What is expected — A faithful copy is required: transcribe each line below exactly, minus the pictures.

╭─ Input data

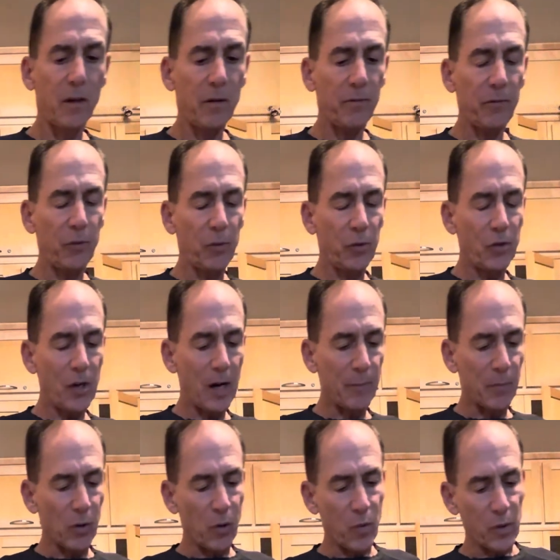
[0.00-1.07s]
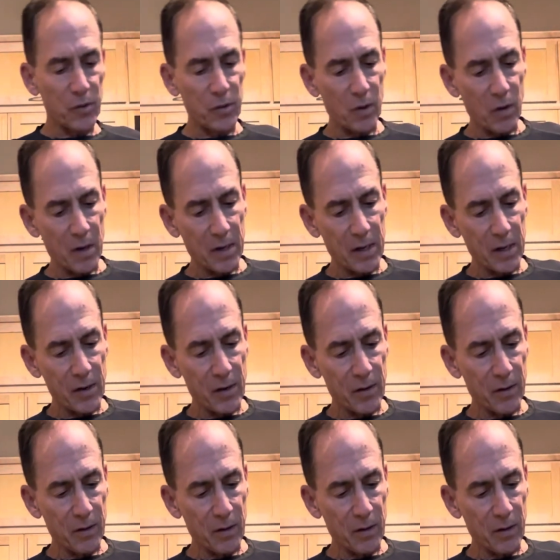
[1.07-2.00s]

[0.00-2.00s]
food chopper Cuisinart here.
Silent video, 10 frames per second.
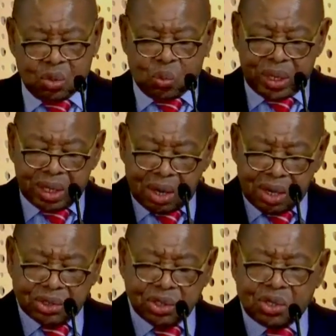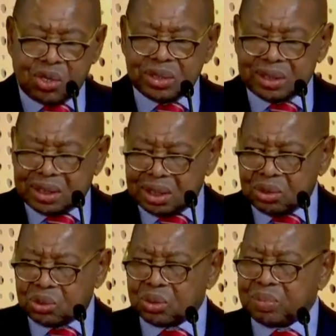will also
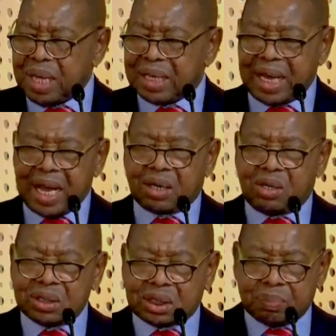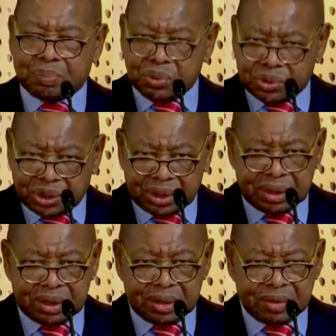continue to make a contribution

╰─

Response to the exercise —
[0.00-1.07s]
[1.07-2.00s]

[0.00-2.00s]
food chopper Cuisinart here.
Silent video, 10 frames per second.
will also
continue to make a contribution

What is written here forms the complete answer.